The answer consists of the lines from the line holding "[00:00:01.20 to 00:00:01.40]" through the last line of the entries, retyped exactly, and nothing else. No pictures belong in it.

Data extracted from a collection:
────────────────

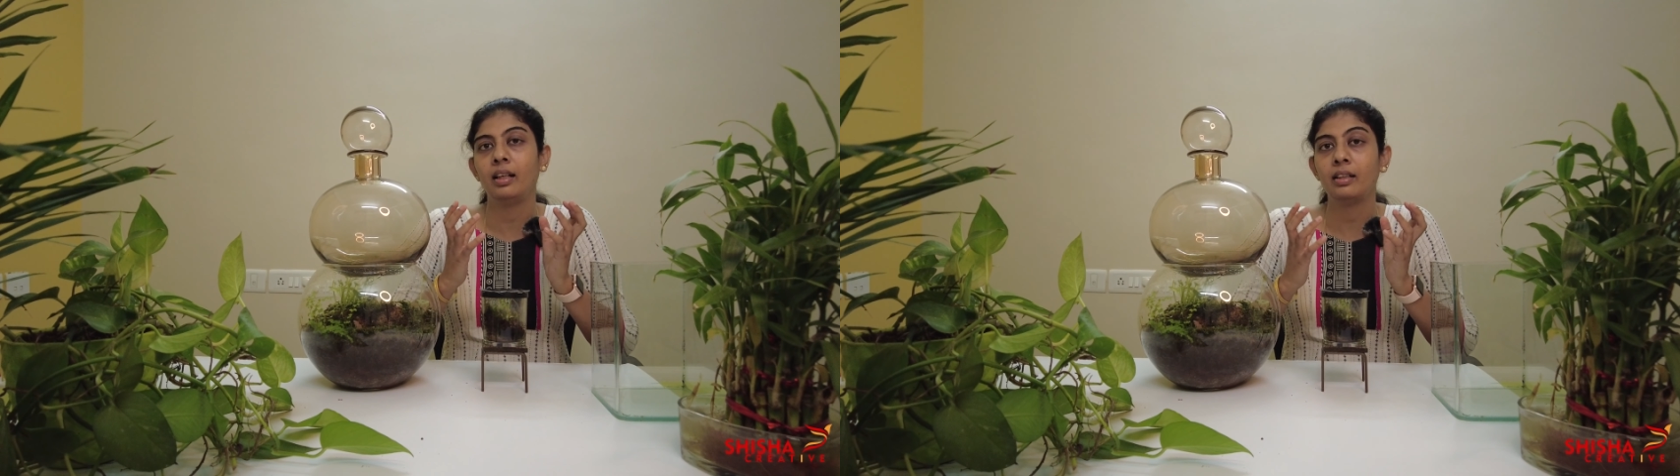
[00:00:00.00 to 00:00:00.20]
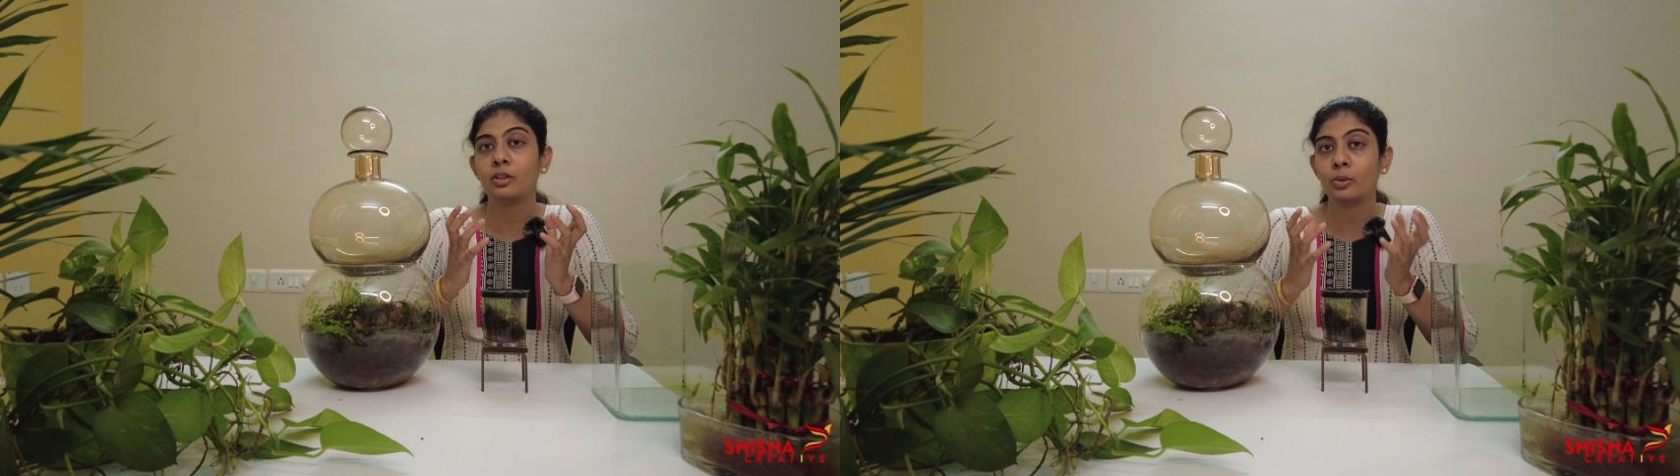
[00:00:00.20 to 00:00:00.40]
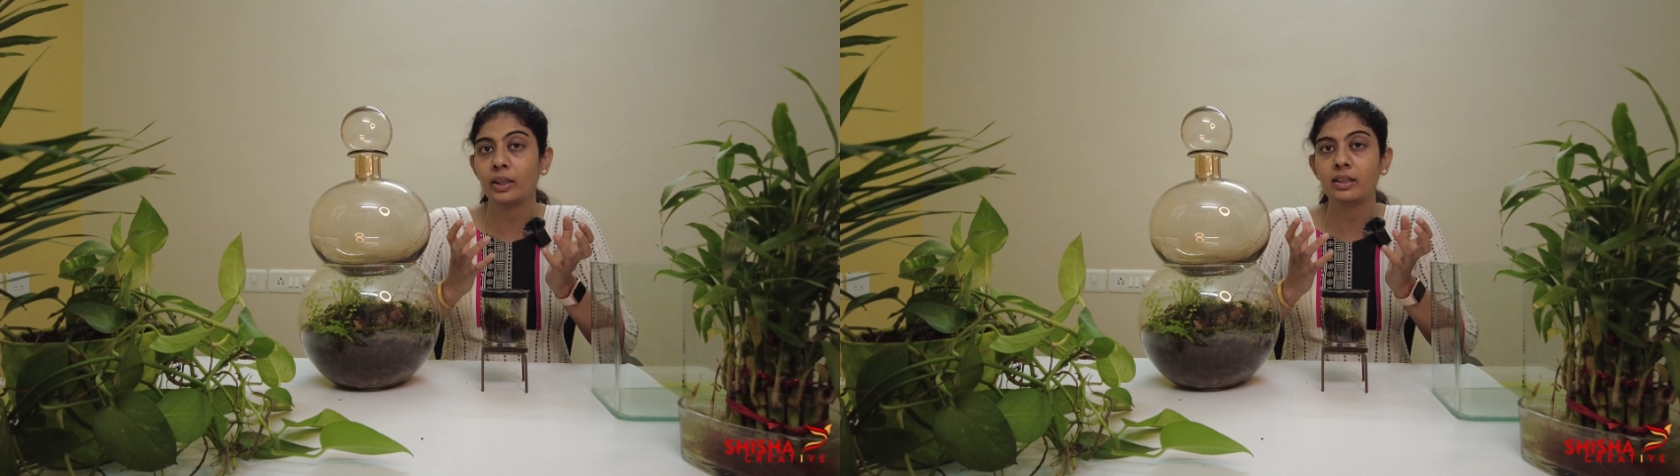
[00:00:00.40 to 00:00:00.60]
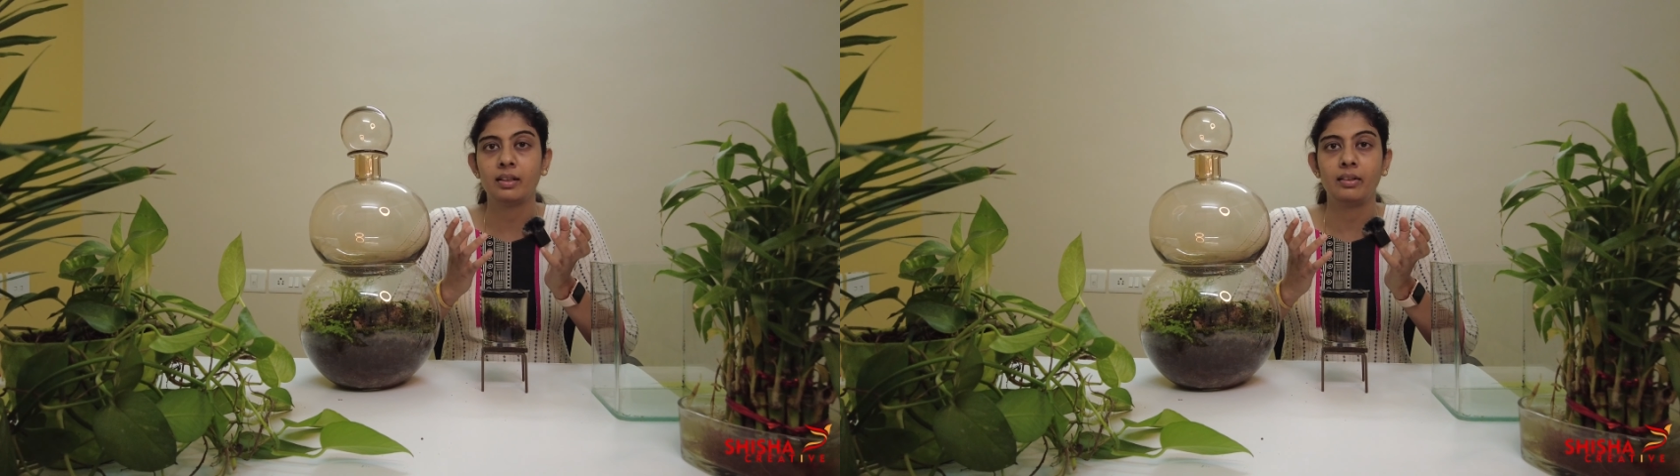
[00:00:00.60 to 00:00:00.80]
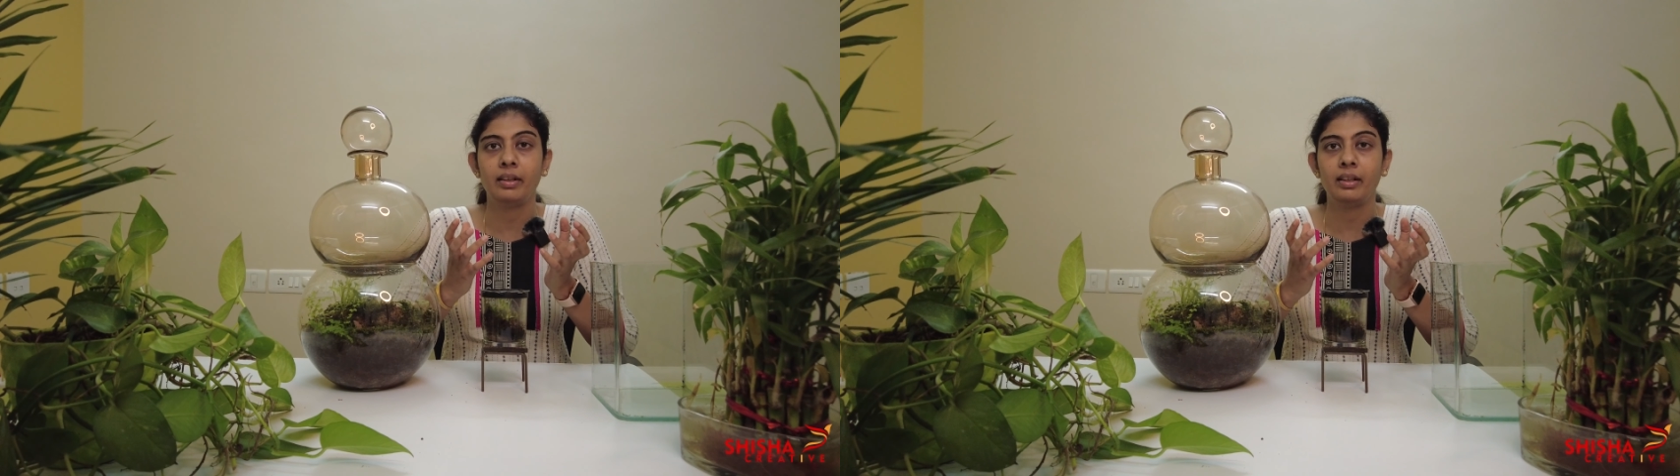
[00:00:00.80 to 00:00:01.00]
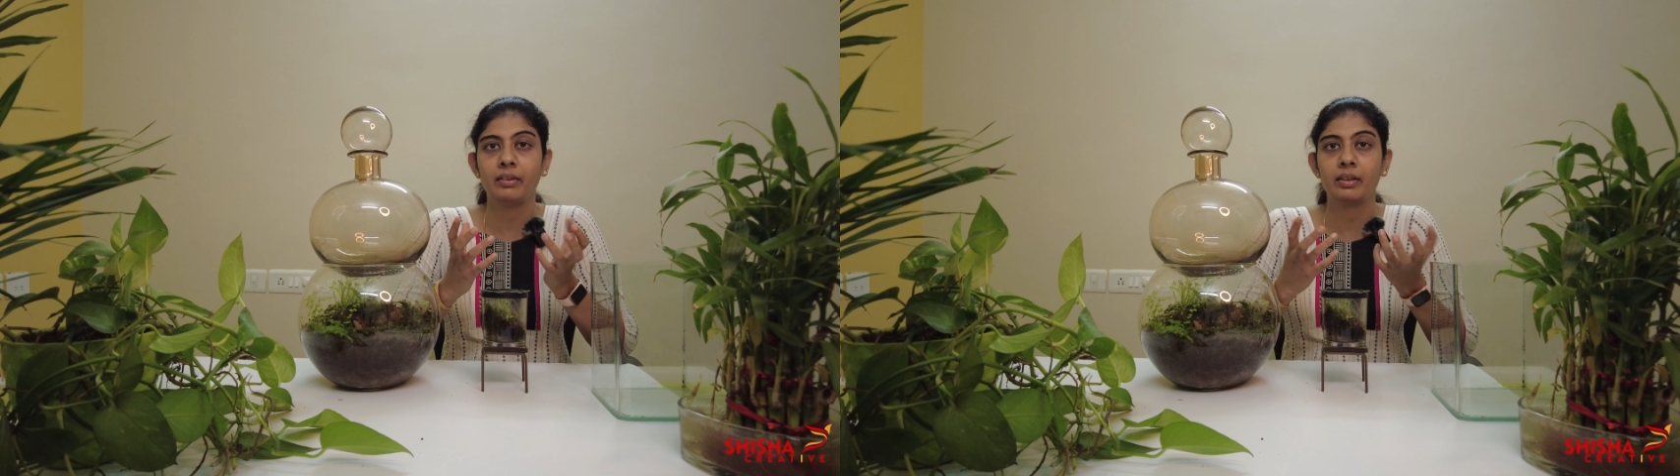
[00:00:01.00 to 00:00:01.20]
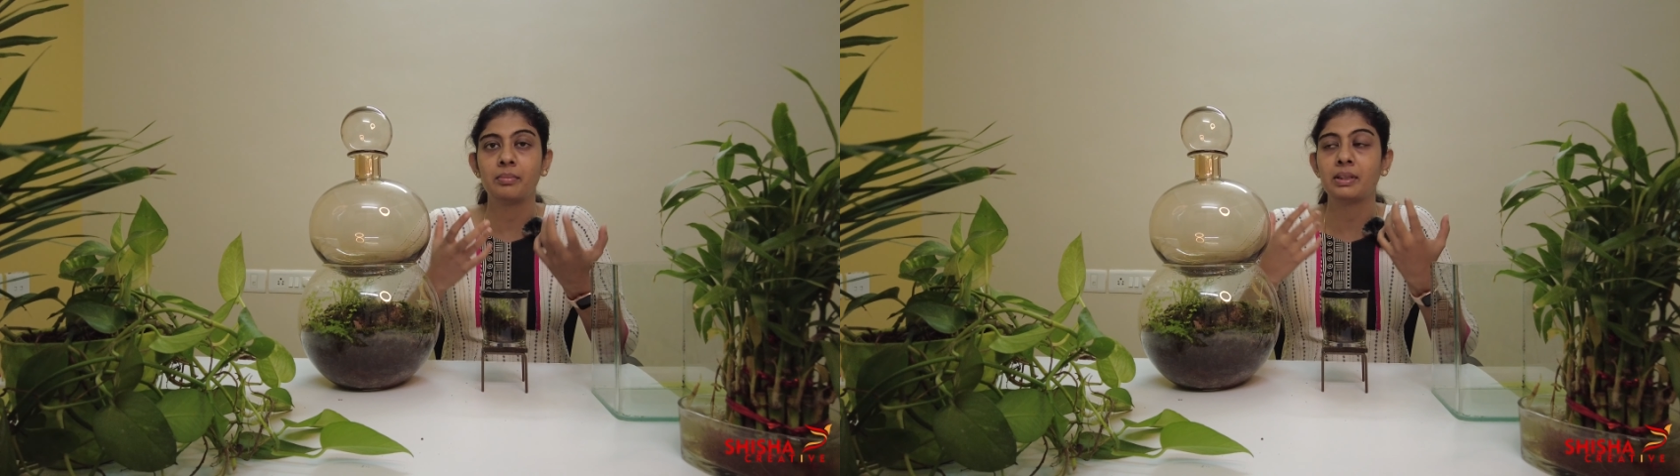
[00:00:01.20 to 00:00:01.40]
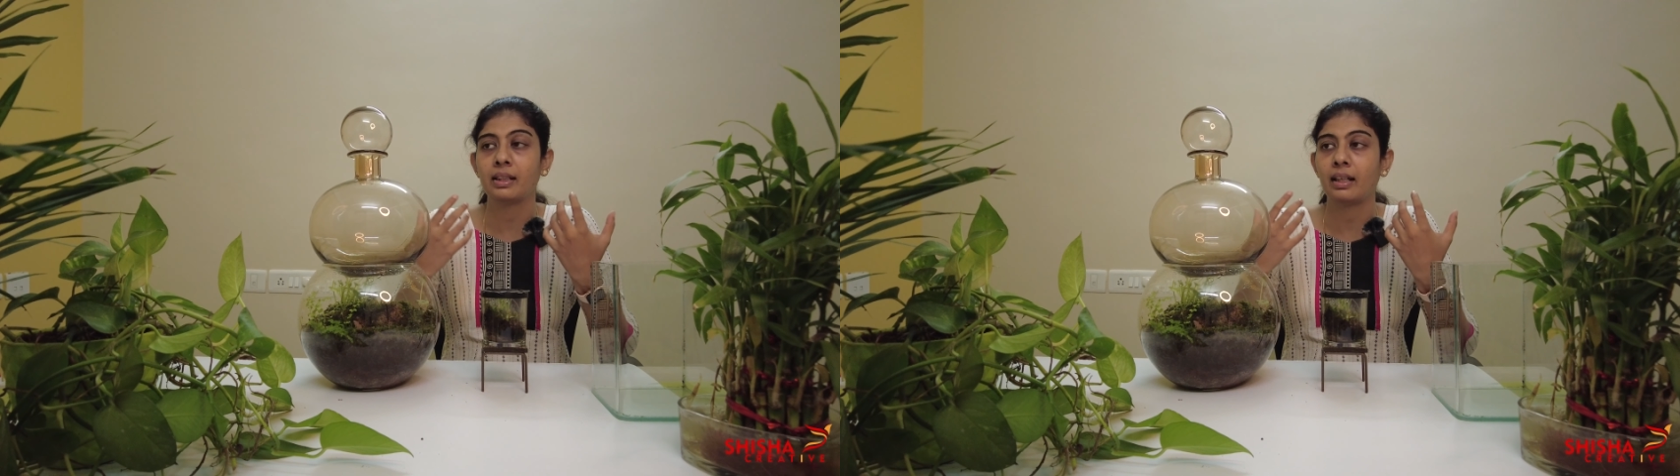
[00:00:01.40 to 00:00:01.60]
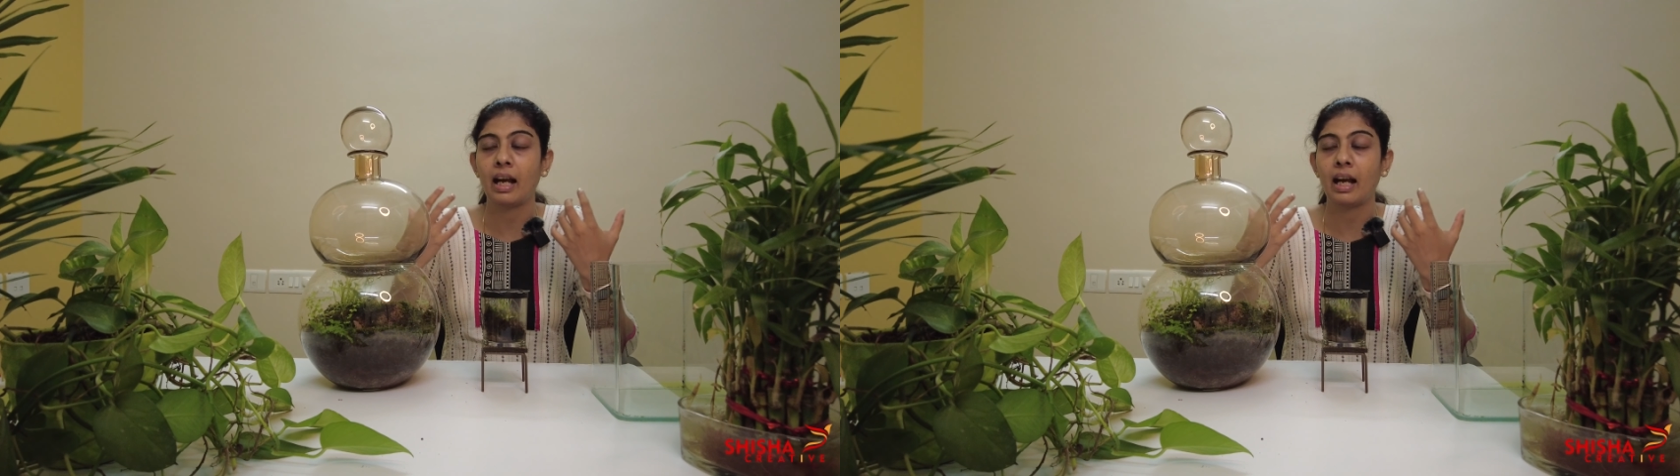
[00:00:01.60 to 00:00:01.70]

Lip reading: in doing terrariums and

────────────────

> [PROBLEM SOLUTION]:
[00:00:01.20 to 00:00:01.40]
[00:00:01.40 to 00:00:01.60]
[00:00:01.60 to 00:00:01.70]

Lip reading: in doing terrariums and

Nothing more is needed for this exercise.